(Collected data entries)
════════════════════
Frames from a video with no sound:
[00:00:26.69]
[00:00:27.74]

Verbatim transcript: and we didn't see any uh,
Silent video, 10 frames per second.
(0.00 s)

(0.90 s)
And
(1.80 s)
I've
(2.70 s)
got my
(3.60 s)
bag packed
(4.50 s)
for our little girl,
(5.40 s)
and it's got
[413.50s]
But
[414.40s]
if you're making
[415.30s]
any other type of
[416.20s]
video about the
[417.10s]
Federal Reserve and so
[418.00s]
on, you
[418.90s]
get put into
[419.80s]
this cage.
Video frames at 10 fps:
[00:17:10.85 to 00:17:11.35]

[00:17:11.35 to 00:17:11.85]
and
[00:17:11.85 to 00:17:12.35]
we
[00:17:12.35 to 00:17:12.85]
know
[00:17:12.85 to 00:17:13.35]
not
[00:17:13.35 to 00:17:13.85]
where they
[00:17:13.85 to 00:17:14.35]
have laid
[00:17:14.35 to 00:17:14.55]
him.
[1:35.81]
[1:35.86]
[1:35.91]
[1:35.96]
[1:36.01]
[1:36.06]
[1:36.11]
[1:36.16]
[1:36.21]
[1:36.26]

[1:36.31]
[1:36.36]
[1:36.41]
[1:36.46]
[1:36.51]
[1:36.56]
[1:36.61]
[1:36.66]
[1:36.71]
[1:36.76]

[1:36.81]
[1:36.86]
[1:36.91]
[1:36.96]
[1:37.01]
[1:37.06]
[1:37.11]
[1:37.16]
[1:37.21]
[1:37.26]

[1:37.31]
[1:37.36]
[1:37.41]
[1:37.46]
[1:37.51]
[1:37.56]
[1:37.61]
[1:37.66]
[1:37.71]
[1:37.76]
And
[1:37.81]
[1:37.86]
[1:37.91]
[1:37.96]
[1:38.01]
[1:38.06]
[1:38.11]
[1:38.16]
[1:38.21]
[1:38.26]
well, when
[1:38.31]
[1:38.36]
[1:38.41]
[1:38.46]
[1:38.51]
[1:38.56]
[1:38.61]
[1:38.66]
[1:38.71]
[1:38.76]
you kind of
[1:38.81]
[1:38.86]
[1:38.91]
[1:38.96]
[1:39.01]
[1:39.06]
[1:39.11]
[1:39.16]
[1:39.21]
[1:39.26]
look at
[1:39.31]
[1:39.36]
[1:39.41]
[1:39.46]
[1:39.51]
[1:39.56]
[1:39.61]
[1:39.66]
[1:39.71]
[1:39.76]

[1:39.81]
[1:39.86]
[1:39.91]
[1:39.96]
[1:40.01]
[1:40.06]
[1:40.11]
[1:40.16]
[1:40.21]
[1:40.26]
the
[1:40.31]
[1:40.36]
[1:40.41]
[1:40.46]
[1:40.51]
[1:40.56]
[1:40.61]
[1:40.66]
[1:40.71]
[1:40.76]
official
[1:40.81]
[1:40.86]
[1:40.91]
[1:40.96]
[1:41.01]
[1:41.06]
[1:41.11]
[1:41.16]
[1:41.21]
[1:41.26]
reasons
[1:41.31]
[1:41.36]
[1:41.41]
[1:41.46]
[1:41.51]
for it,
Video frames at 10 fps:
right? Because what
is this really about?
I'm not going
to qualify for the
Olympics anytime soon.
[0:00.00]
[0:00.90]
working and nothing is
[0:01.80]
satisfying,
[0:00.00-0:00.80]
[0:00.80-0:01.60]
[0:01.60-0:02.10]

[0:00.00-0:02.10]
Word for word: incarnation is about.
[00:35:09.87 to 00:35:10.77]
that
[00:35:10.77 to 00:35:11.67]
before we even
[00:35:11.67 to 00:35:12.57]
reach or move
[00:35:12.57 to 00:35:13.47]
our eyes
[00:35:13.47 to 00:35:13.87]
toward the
════════════════════
# Exercise goal
What is needed is a faithful transcription of every entry.

# Solution to this exercise
Frames from a video with no sound:
[00:00:26.69]
[00:00:27.74]

Verbatim transcript: and we didn't see any uh,
Silent video, 10 frames per second.
(0.00 s)

(0.90 s)
And
(1.80 s)
I've
(2.70 s)
got my
(3.60 s)
bag packed
(4.50 s)
for our little girl,
(5.40 s)
and it's got
[413.50s]
But
[414.40s]
if you're making
[415.30s]
any other type of
[416.20s]
video about the
[417.10s]
Federal Reserve and so
[418.00s]
on, you
[418.90s]
get put into
[419.80s]
this cage.
Video frames at 10 fps:
[00:17:10.85 to 00:17:11.35]

[00:17:11.35 to 00:17:11.85]
and
[00:17:11.85 to 00:17:12.35]
we
[00:17:12.35 to 00:17:12.85]
know
[00:17:12.85 to 00:17:13.35]
not
[00:17:13.35 to 00:17:13.85]
where they
[00:17:13.85 to 00:17:14.35]
have laid
[00:17:14.35 to 00:17:14.55]
him.
[1:35.81]
[1:35.86]
[1:35.91]
[1:35.96]
[1:36.01]
[1:36.06]
[1:36.11]
[1:36.16]
[1:36.21]
[1:36.26]

[1:36.31]
[1:36.36]
[1:36.41]
[1:36.46]
[1:36.51]
[1:36.56]
[1:36.61]
[1:36.66]
[1:36.71]
[1:36.76]

[1:36.81]
[1:36.86]
[1:36.91]
[1:36.96]
[1:37.01]
[1:37.06]
[1:37.11]
[1:37.16]
[1:37.21]
[1:37.26]

[1:37.31]
[1:37.36]
[1:37.41]
[1:37.46]
[1:37.51]
[1:37.56]
[1:37.61]
[1:37.66]
[1:37.71]
[1:37.76]
And
[1:37.81]
[1:37.86]
[1:37.91]
[1:37.96]
[1:38.01]
[1:38.06]
[1:38.11]
[1:38.16]
[1:38.21]
[1:38.26]
well, when
[1:38.31]
[1:38.36]
[1:38.41]
[1:38.46]
[1:38.51]
[1:38.56]
[1:38.61]
[1:38.66]
[1:38.71]
[1:38.76]
you kind of
[1:38.81]
[1:38.86]
[1:38.91]
[1:38.96]
[1:39.01]
[1:39.06]
[1:39.11]
[1:39.16]
[1:39.21]
[1:39.26]
look at
[1:39.31]
[1:39.36]
[1:39.41]
[1:39.46]
[1:39.51]
[1:39.56]
[1:39.61]
[1:39.66]
[1:39.71]
[1:39.76]

[1:39.81]
[1:39.86]
[1:39.91]
[1:39.96]
[1:40.01]
[1:40.06]
[1:40.11]
[1:40.16]
[1:40.21]
[1:40.26]
the
[1:40.31]
[1:40.36]
[1:40.41]
[1:40.46]
[1:40.51]
[1:40.56]
[1:40.61]
[1:40.66]
[1:40.71]
[1:40.76]
official
[1:40.81]
[1:40.86]
[1:40.91]
[1:40.96]
[1:41.01]
[1:41.06]
[1:41.11]
[1:41.16]
[1:41.21]
[1:41.26]
reasons
[1:41.31]
[1:41.36]
[1:41.41]
[1:41.46]
[1:41.51]
for it,
Video frames at 10 fps:
right? Because what
is this really about?
I'm not going
to qualify for the
Olympics anytime soon.
[0:00.00]
[0:00.90]
working and nothing is
[0:01.80]
satisfying,
[0:00.00-0:00.80]
[0:00.80-0:01.60]
[0:01.60-0:02.10]

[0:00.00-0:02.10]
Word for word: incarnation is about.
[00:35:09.87 to 00:35:10.77]
that
[00:35:10.77 to 00:35:11.67]
before we even
[00:35:11.67 to 00:35:12.57]
reach or move
[00:35:12.57 to 00:35:13.47]
our eyes
[00:35:13.47 to 00:35:13.87]
toward the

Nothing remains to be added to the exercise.